The 378 counties combined had about 2.5 million registrations over the 100% registered mark.

That’s a drop of about 1 million from Judicial Watch’s previous analysis of voter registration data in 2017.

‘A terrible thing’

At the White House Coronavirus Task Force briefing Tuesday, Trump called the kind of universal mail-in voting system proposed by Democratic Sen.

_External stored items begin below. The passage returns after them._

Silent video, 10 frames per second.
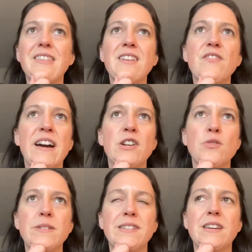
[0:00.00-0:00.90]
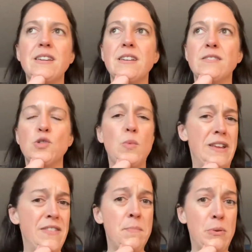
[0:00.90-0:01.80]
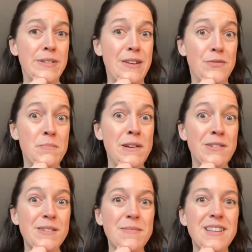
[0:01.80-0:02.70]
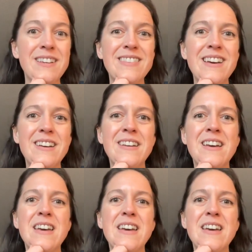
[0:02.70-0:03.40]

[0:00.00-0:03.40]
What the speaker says: Viator was taking 25% from me or something like that.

Elizabeth Warren, “a terrible thing” because of its vulnerability to vote fraud.

The president said “there’s a lot of dishonesty going on with mail-in voting, mail-in ballots.”

At Wednesday’s briefing, CNN’s Acosta asked for evidence of vote fraud in mail-in balloting, which is conducted in several states.

Trump pointed to a Judicial Watch settlement with Los Angeles County requiring the county to remove as many as 1.6 million inactive registrations.

“Thousands of votes are gathered and dumped in a location and all of a sudden you lose elections that you think you win,” Trump said.

“I’m not going to stand for it.”

Trump said the country should have voter ID.

“If you send [in a ballot], you should be sure that that vote is meaningful,” he said.